=== Description of the task ===
No picture belongs in the answer, which must hold exactly the lines from the one with "[0:00.60-0:00.80]" through the final line below.

=== Supplied data ===
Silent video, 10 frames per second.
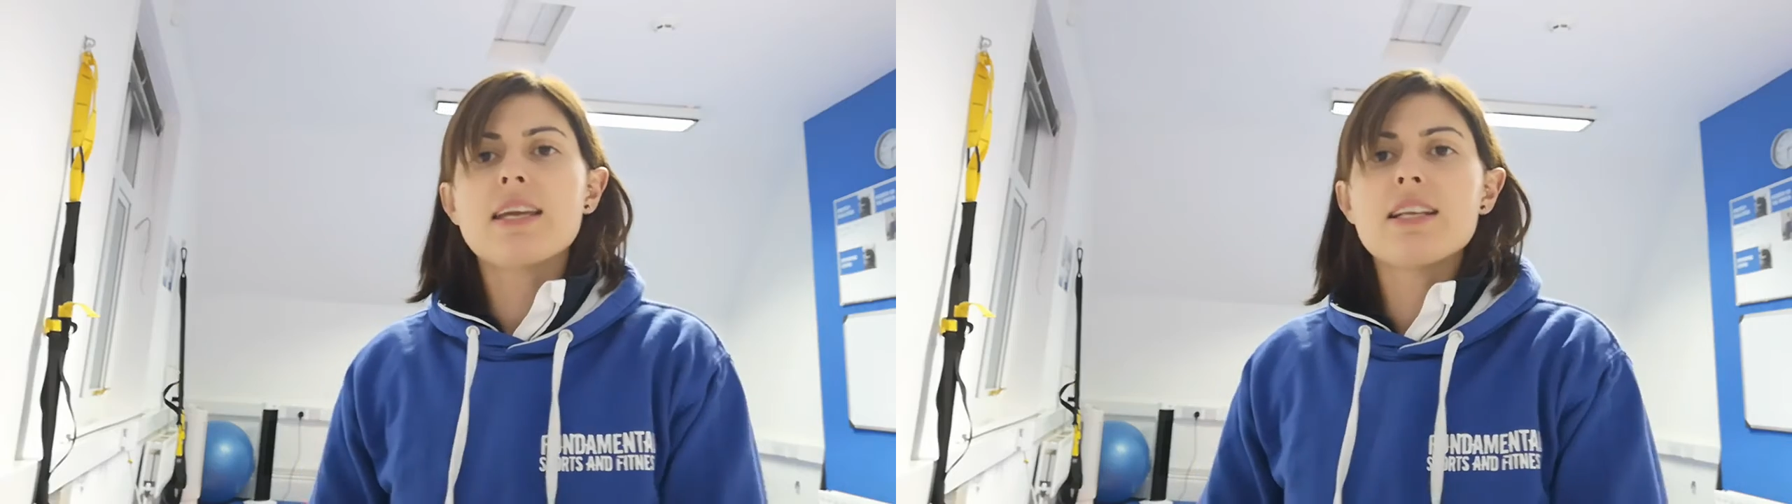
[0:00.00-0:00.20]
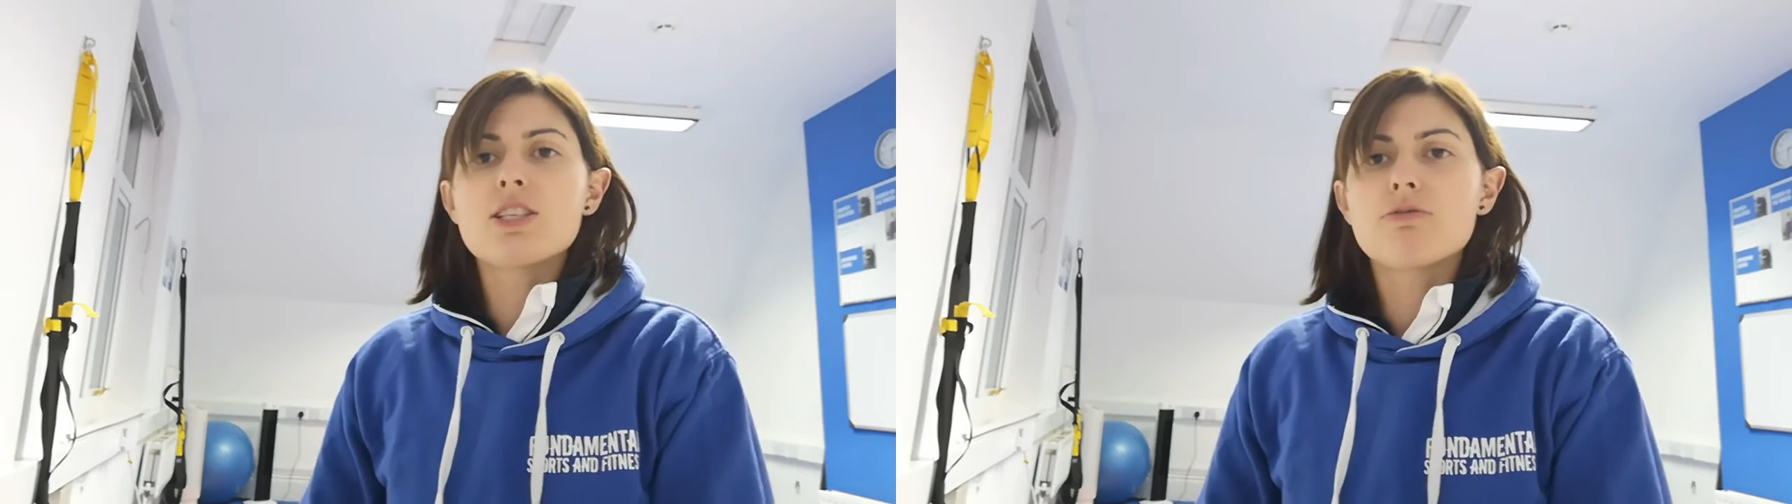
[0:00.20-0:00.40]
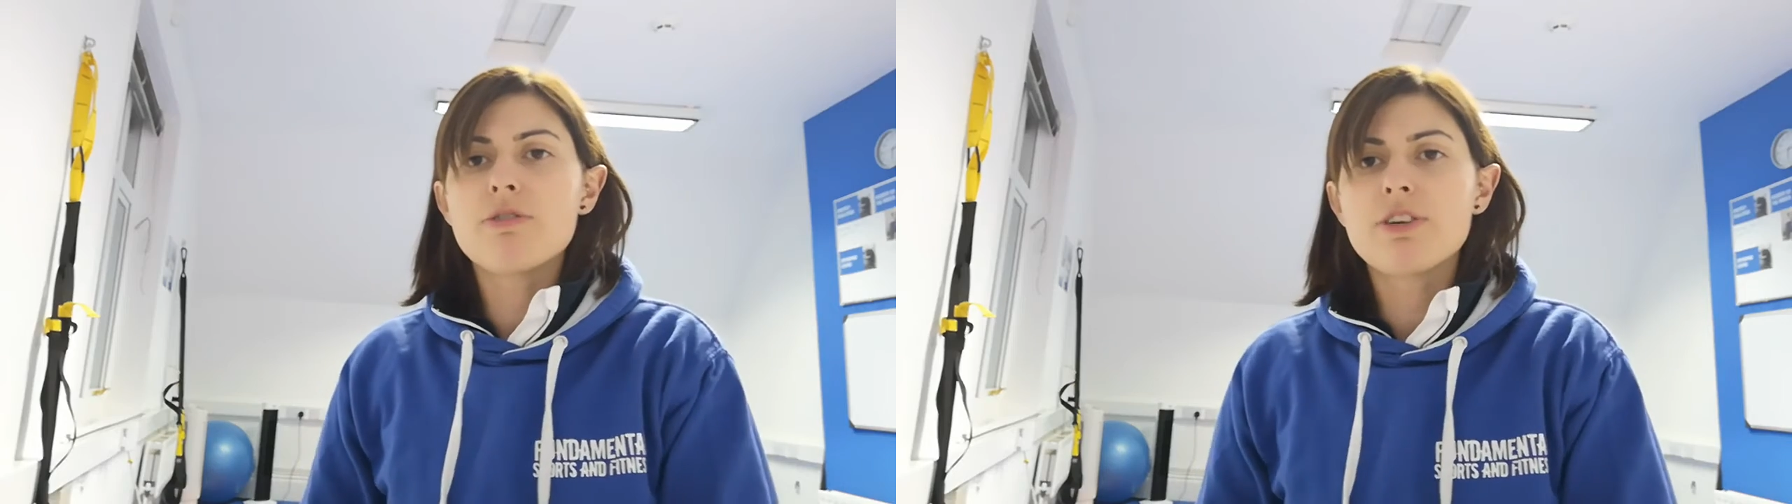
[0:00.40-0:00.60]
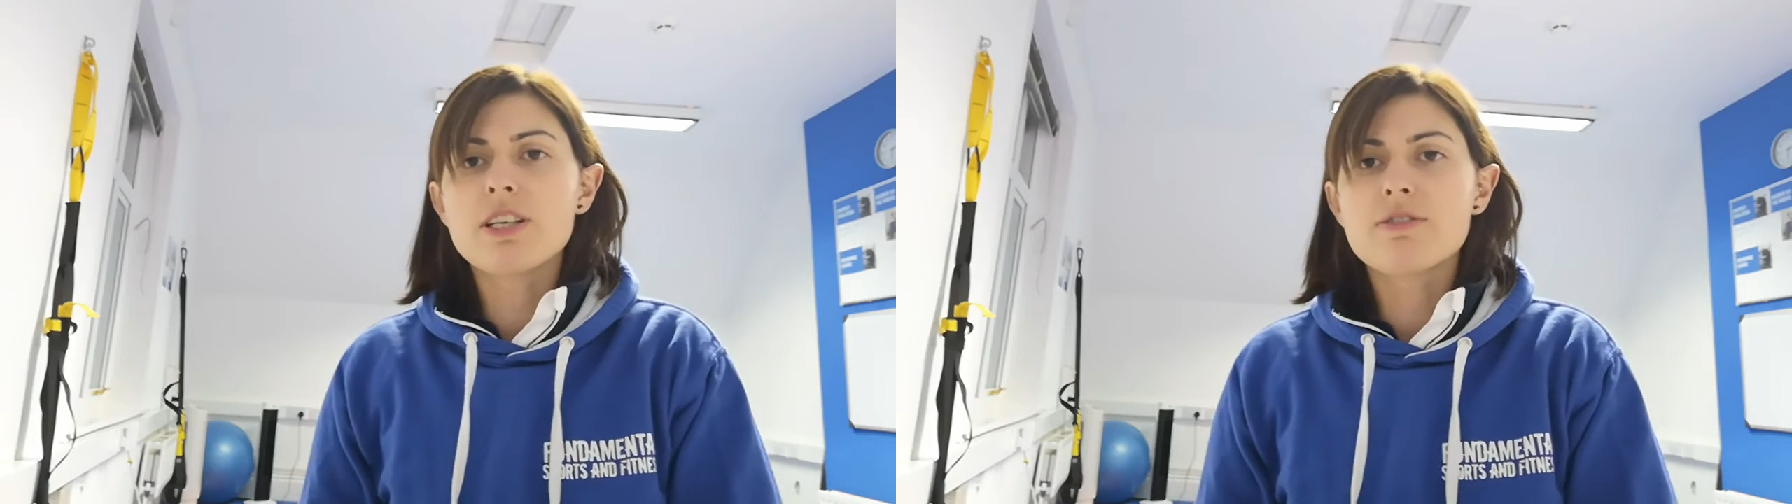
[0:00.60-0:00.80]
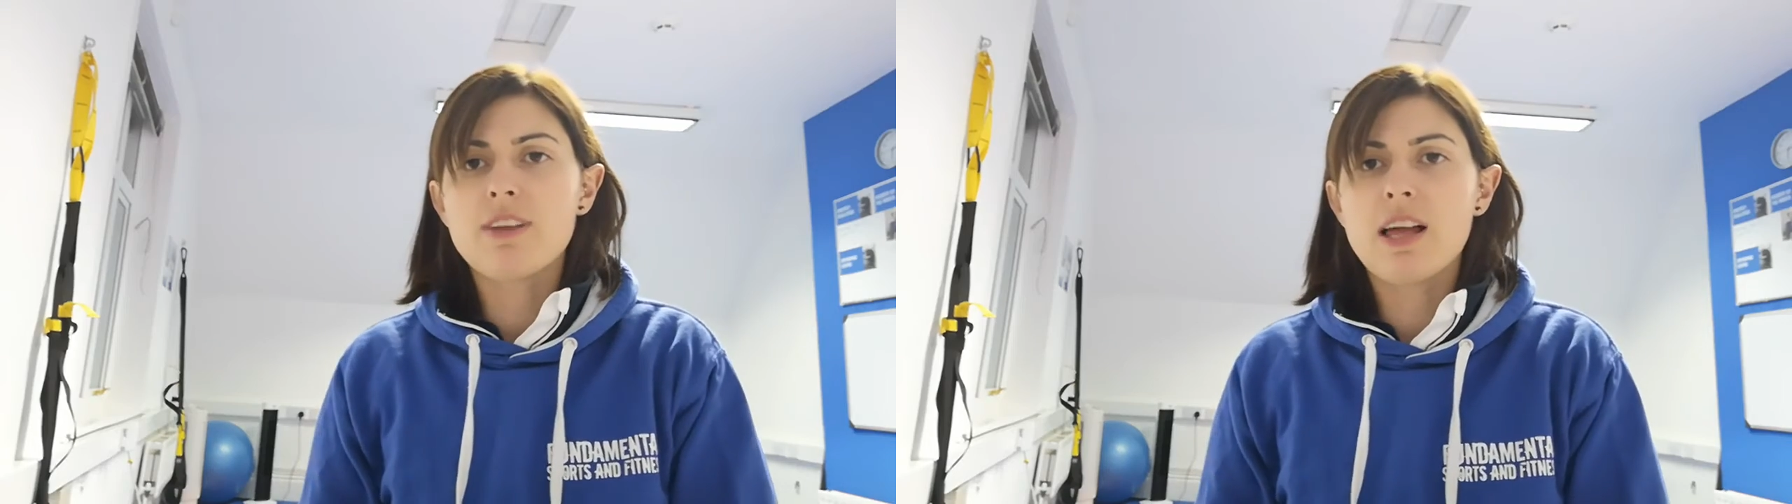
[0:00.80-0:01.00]
it into
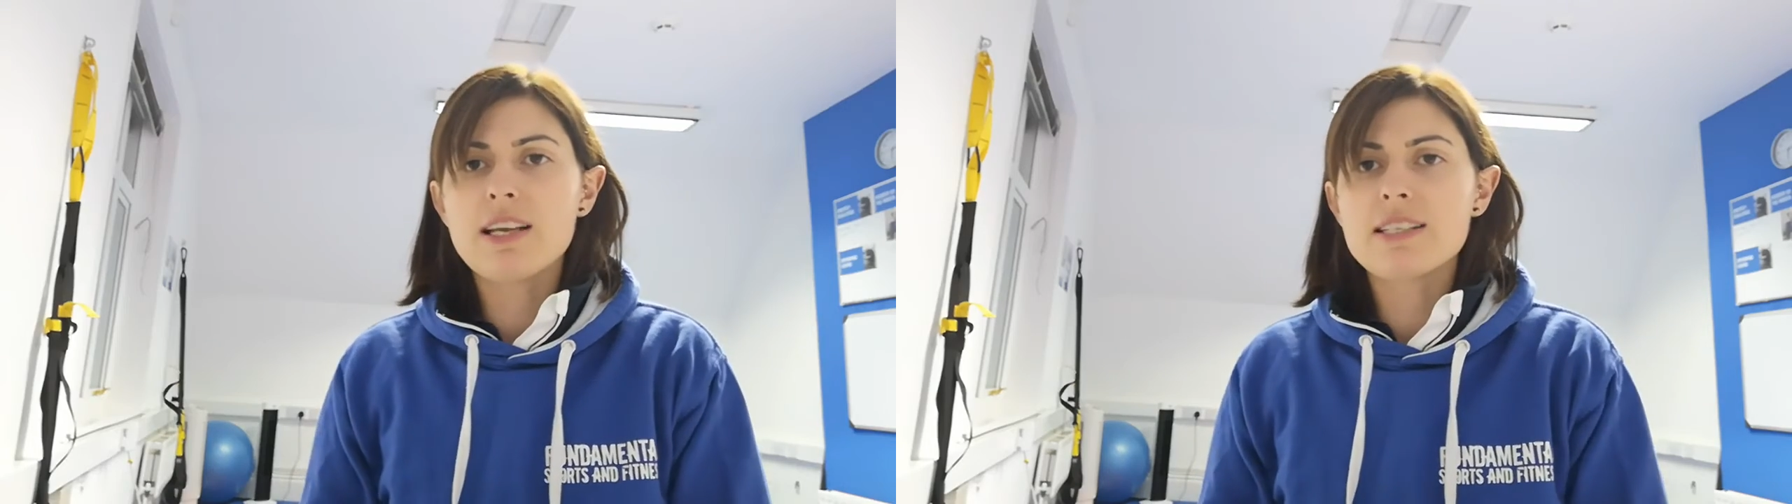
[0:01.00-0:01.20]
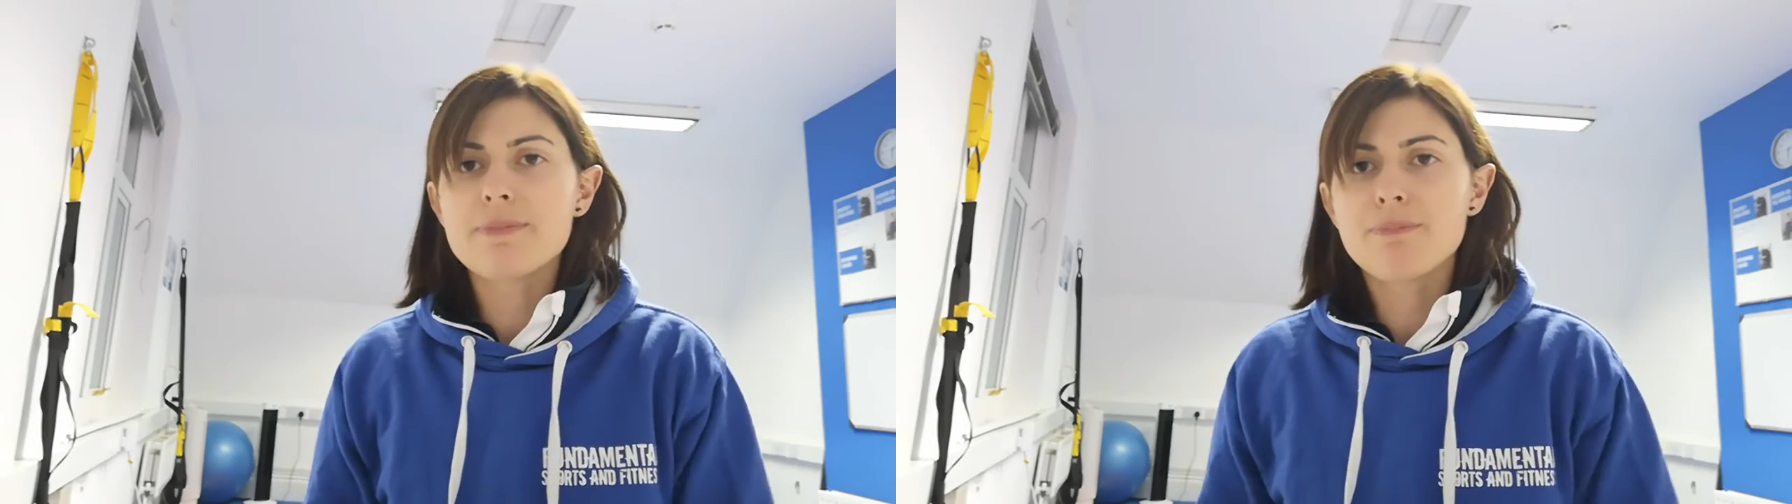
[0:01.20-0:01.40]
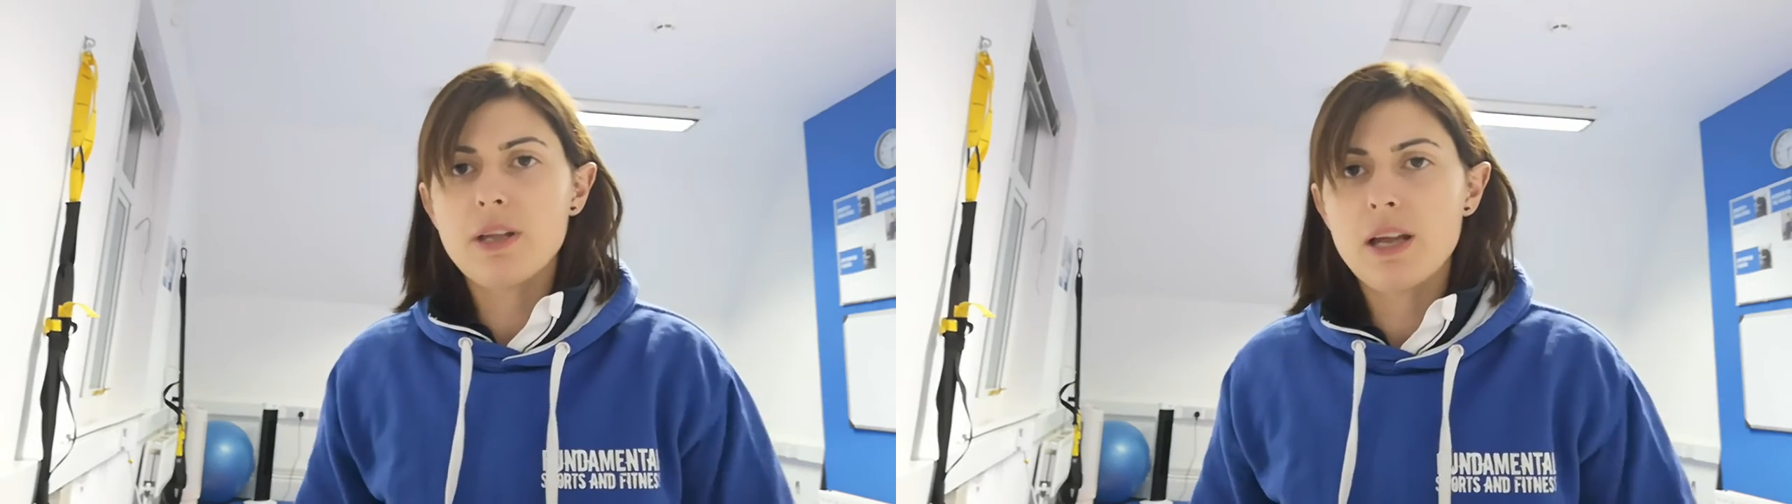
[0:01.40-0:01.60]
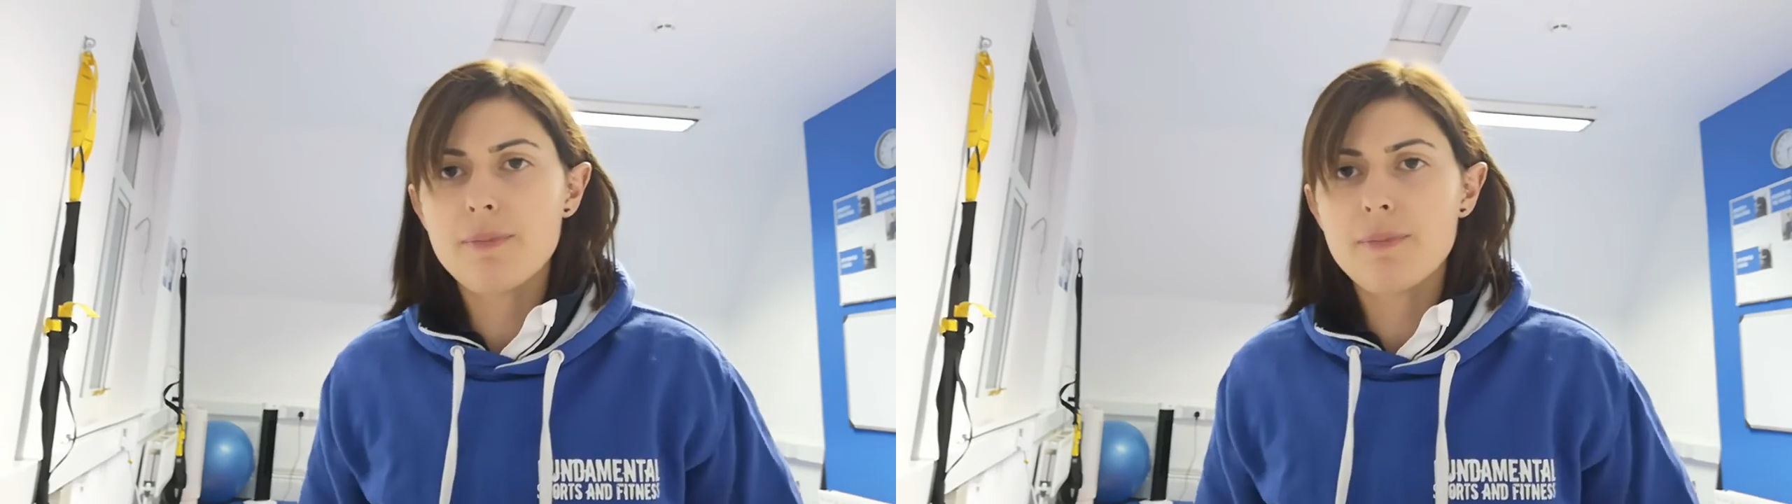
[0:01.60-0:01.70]
reverse flies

=== Response box ===
[0:00.60-0:00.80]
[0:00.80-0:01.00]
it into
[0:01.00-0:01.20]
[0:01.20-0:01.40]
[0:01.40-0:01.60]
[0:01.60-0:01.70]
reverse flies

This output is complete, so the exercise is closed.